I thought I knew, I guess I actually thought I had it. I think you only get 1 shot at a true love maybe 2. Jack now that man I loved him because he loved me back, and showed me so much about life, the first man to show me what making love felt like vs. just having sex. We had so much fun together before it all went wrong with the violence. How could someone who loves you try to hurt you like that? He did and I fought back for my children. I think that is when I started changing, but I never gave up on finding real love. I have loved a lot of people each in their own way but the one person who I thought would love me forever let me down again. Is he the man I thought he was all these years? no he's not, he was suppose to be my best friend and has been for 35 years. Where is he now? As soon as I told him what happened the first thing that came out of his mouth was I can move to Texas, what happened to him moving back to cleveland? here we go, i'm suppose to follow him to Texas, I Don't think so. So where is the help, haven't heard from him either.

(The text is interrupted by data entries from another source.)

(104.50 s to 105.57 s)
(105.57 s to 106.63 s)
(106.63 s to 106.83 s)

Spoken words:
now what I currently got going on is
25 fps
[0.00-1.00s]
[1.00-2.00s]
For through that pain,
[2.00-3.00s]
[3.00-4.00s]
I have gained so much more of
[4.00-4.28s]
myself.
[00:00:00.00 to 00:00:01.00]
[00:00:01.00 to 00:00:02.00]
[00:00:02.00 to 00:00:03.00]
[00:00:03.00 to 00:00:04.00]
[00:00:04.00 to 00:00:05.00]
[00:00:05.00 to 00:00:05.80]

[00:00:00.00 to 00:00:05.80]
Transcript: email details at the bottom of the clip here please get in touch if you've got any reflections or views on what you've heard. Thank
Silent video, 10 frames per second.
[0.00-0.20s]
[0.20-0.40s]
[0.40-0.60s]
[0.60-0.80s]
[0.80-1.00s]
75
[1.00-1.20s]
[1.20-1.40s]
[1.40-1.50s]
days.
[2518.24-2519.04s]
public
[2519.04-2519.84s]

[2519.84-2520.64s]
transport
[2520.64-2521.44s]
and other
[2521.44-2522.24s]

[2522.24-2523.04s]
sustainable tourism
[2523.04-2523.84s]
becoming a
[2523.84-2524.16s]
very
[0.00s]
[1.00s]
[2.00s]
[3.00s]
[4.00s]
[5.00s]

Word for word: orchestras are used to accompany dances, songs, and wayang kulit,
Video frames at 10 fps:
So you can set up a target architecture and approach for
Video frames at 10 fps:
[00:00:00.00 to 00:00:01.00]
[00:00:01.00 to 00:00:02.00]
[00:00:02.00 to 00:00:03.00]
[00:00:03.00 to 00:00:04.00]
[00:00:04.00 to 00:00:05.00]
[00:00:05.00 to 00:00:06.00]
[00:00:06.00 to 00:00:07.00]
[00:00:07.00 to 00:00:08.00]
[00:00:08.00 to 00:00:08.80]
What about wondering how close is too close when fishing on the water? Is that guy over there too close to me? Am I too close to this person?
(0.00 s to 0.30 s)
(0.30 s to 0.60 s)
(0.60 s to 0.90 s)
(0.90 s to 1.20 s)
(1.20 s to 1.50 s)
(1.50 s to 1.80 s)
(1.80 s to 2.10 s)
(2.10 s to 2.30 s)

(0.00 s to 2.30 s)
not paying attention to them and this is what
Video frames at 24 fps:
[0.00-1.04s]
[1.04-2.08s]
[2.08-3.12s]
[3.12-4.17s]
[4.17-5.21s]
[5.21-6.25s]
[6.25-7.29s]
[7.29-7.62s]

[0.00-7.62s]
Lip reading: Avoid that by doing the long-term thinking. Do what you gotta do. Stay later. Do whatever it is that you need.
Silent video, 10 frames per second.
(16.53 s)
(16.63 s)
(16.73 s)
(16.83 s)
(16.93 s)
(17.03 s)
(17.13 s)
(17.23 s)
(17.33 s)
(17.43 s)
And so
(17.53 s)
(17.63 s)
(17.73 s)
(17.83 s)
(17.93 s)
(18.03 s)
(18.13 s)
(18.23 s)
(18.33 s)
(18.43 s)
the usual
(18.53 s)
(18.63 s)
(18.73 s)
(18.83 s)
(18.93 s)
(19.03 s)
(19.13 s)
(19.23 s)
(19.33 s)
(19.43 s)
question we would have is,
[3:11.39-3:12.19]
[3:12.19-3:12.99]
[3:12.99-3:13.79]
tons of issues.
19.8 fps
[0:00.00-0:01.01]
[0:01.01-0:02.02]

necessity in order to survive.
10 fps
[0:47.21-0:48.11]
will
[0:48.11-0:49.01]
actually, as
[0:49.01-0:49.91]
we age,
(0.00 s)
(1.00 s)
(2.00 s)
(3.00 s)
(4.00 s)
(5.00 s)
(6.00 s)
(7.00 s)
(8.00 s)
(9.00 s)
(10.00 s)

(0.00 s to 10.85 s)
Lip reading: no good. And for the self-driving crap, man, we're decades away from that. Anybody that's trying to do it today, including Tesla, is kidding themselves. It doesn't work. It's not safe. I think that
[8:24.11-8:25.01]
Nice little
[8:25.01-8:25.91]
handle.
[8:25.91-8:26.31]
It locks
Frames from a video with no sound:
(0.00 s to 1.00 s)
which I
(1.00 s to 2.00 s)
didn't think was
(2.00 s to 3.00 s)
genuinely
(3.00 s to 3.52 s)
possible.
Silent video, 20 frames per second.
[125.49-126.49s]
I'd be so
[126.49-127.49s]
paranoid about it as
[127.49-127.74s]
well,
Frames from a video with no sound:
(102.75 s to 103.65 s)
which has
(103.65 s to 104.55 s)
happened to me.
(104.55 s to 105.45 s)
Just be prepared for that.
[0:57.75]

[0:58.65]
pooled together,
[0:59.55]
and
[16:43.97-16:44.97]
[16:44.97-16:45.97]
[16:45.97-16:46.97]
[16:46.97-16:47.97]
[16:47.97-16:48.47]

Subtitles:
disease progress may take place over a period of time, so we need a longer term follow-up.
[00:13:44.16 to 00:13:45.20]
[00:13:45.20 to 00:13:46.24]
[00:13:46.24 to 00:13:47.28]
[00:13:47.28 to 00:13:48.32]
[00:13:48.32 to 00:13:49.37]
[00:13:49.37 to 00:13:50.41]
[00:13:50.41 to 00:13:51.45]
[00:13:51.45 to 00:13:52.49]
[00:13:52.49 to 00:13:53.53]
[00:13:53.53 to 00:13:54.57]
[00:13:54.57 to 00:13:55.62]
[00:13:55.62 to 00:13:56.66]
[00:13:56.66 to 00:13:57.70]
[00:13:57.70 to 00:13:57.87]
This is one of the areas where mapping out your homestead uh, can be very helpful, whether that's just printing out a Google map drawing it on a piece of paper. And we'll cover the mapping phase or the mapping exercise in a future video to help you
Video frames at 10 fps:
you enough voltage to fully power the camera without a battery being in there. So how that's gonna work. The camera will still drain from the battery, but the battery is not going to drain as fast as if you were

Melvin now there was a tall sexy man, we had a special kind of love, we did couple things rides in the country in his mother's corvet, out door concert at cain park, just hanging out. When he got sick and paassed away it was the worst day, I felt it just hours before he died, the aniversary of his death is coming up, it is so hard to believe that he has been gone 11 years. I still have my memories good and bad but the one memory that we all have is our "Melvin Xmas" it was the best. I still miss him and I think about him a lot. He is in a better place and I know he is watching over me and hopefully guiding me in the right direction for a mate..
Now we come to Jeff he is the closest thing to Melvin this man, what can I say we started out in a very unusal way, he gave me something orally that I had not ever felt before, talk about good yes it was, and then the actual act of having sex holding like fort knox, we have a spark about us that no one will understand, even after 8 years it's still there. I watched this man that I had fallen in love with marry someone else, continued to have a relationship with him until I stopped it. Now he's divorced and he has said numerous times that we should try and get together, but I was afraid with my in securities and trust issues. I have been through some things with him too that he didn't trust anybody else with. He has a bond with my kids and we can talk about everything.
Well he buried his mother Tuesday and it hurt my heart to see him having to try and be strong for his family, he has to now look out for his father, 51 years that is how long his parents had been married. That is what I always wanted. I don't know if Jeff is the one but right now he is the only man who really gets me. who understands me, and who knows me. He has seen me at my best and my worst. So now I have to be there for him. I am looking forward to spending some time with him this weekend just like the hold days, who knows what is in store for us, all I know is that now I'm ready to find out.